Share your dilemmas and get honest opinions from other Mumsnetters.

AIBU to NOT tell dd's friend's parents she is putting herself at risk?

110 replies

TradingGrapesForWine · 17/06/2021 03:16

DD has a friend Jane who is 17yrs and will be 18yrs in the summer hols. A few months ago Jane went on a trip by herself abroad (I'm going to ignore the Covid implications as that isn't the point). While she was there she was having one night stands, going back to the flats of men she met on nights out - stuff dd described to me as 'risky' behaviour, I suspect we are not hearing the full extent of things. Dd is not remotely judgey or prudish and usually doesn't tell us any of this stuff but has mentioned it to me and dh separately so I think she is worried.

Now Jane's parents are funding another solo trip abroad (again, consider Hmm x 10000000 re. Covid implications) in the summer holidays.

I have no idea if this friend's parents know what she is up to on these breaks but they are delighted with how she has 'caught the travel bug' etc. I don't know the parents but do have contact details (from party pick up arrangements a while ago).

So AIBU to just step back and let this girl get on with putting herself in these situations. She's almost an adult and it's really up to her and none of my business. Her parents either know and don't mind or have no idea. I don't want to betray dd's confidence but there's a part of me that thinks if my dd was doing this, I would hope someone would tell me! I remember a poster on here saying her parents were super liberal and she got up to all sorts of stuff she wasn't equipped to deal with and she wishes her parents had set some rules, that has always stuck with me. Jane is a bit of a drama queen and dd says there is some talk about Jane being autistic (from Jane but other friends think it is likely) but she has no diagnosis. I've met Jane several times and she has no filter. She's actually quite charming but I think quite vulnerable in a way, not so much wears her heart on her sleeve as just hands it over to you straight away IYKWIM.

YANBU - just keep my nose out of it

YABU - say something to the parents (not directly but in a way which protects dd as being the source of this information for example through a third party)

OP posts:
Itsafineday · 17/06/2021 09:12

She's almost an adult and it's really up to her and none of my business.

Answered your own question here

NCwhatsmynameagain · 17/06/2021 09:14

OP have you considered maybe the parents don’t give a shit? They’d have to be breathtakingly naive/stupid to not have any idea that a 17/18 year old might be putting themselves in risky situations if given the opportunity (isn’t that the MO for many at that age?)

ScrollingLeaves · 17/06/2021 09:18

“AdrianaP
This is definitely misogynistic as well, as nobody would care if a teenage boy would behave like this.”

I disagree.
Also, if the teenage boy were gay I’d worry even in that they might come across someone bigger and stronger who might attack them.

Of course it’s not slut shaming. Unfortunately, OP, I do not think you should say anything as she is so nearly an adult; and it doesn’t seem you’ve personally been a friend of hers and her parents for years.

The ‘Safe Travel advice’ another poster mentioned - to be passed on by your DD - might be the best hope.
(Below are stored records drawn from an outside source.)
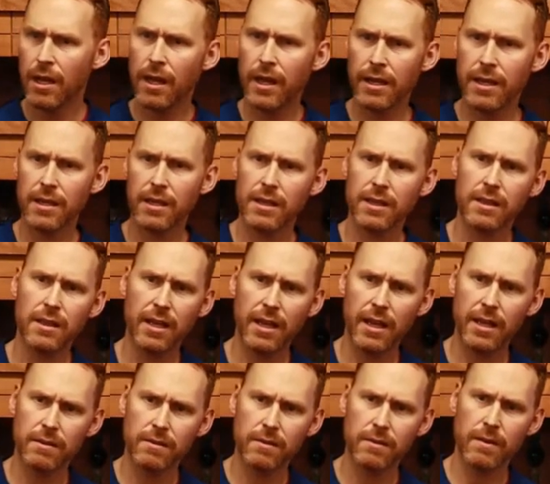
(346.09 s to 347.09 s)
I can get
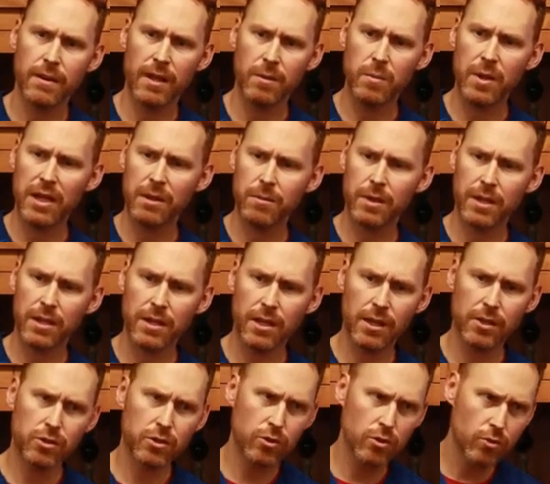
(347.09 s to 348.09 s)
that pain
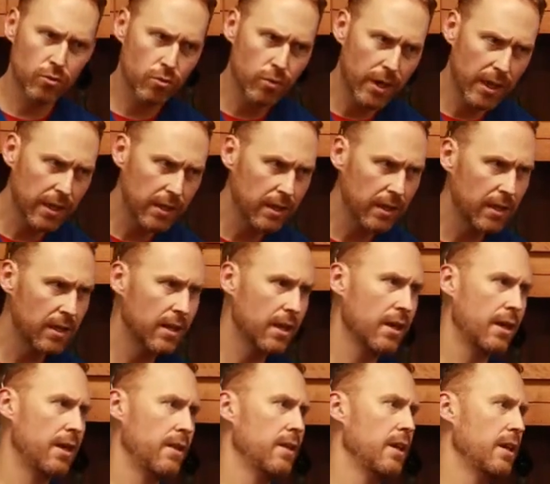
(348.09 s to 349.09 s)
medication directly
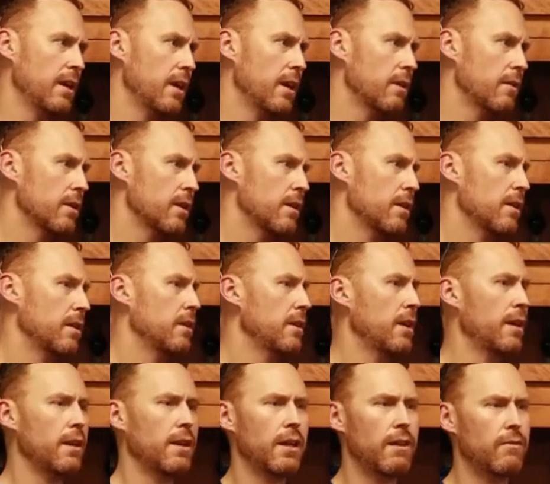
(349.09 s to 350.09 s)
on that area and
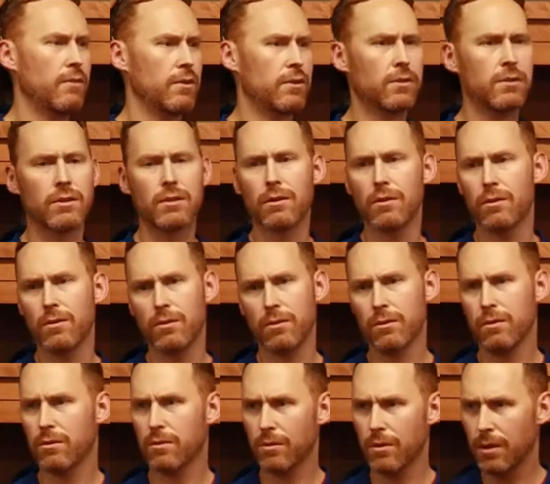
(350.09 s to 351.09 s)
not have it go
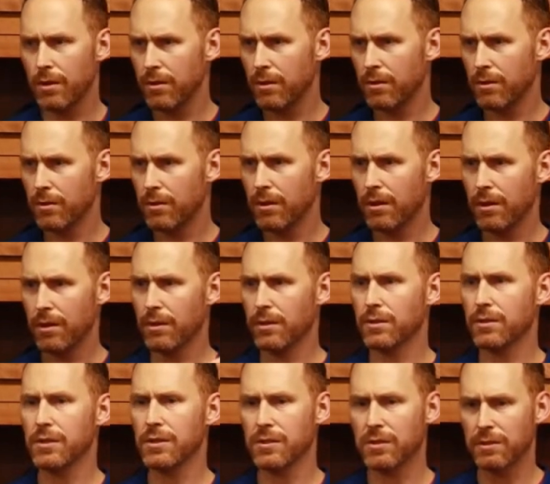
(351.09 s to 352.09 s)
throughout your entire
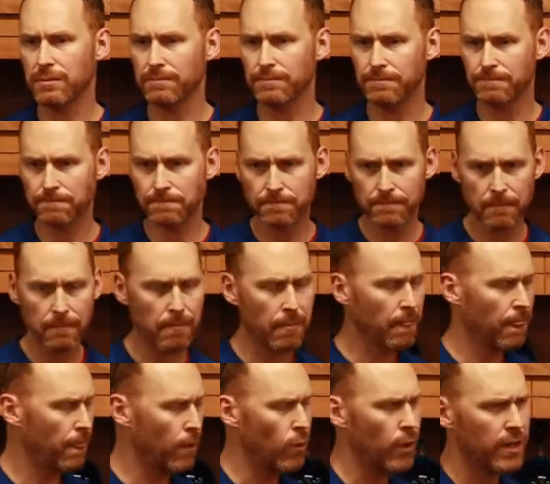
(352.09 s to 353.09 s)
system.
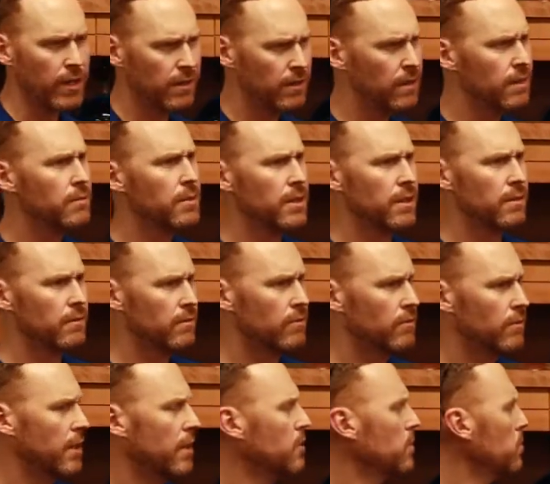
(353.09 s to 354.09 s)
Or I could limit it,
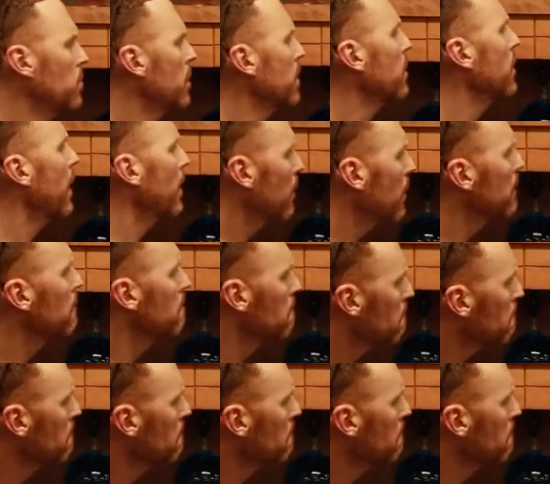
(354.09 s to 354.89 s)
I should put it that way.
ByeClare · 17/06/2021 09:19

I should say dd is autistic, so is ds and several other family members so ASD radar is pretty good, DD's is excellent. I wouldn't be surprised if Jane had the ADHD+ASD combo either from the few times I have met her.

Yet you didn’t say it was you and your DD who think the girl is autistic, you clearly said there was talk from “other friends” (and Jane herself).

As your DD is autistic, it’s possible that she has misinterpreted or unintentionally exaggerated or simplified what is going on. Of course now you’ll come back and say your DD is really careful and fair and never does these things, in fact she’s practically NT with no autistic traits whereas this undiagnosed girl with her drama Queen tendencies has lots of autistic and now also ADHD traits. Hmm

HeavenHotel · 17/06/2021 09:24

Would you be starting a thread like this if the friend was male?

I know you feel you're doing it for the girl's safety but yes it feels like slut shaming.

I know most of mnet thinks young people shouldn't go out their home alone before the age of 32 but most "normal" youngsters are living a fairly independent life at17.

Snookie00 · 17/06/2021 09:25

You’ve had lots of good advice and mixed views as it’s not a clean cut issue. It’s not ideal behaviour but at the same time, young adults deserve the right to make their own mistakes.

If you do chose to speak to her parents then you need to discuss with your dd first as you would be throwing a hand grenade into her friendship. You should also consider the personal implications if you betray your dd’s confidence - will she ever tell you things again about herself or her friends behaviour?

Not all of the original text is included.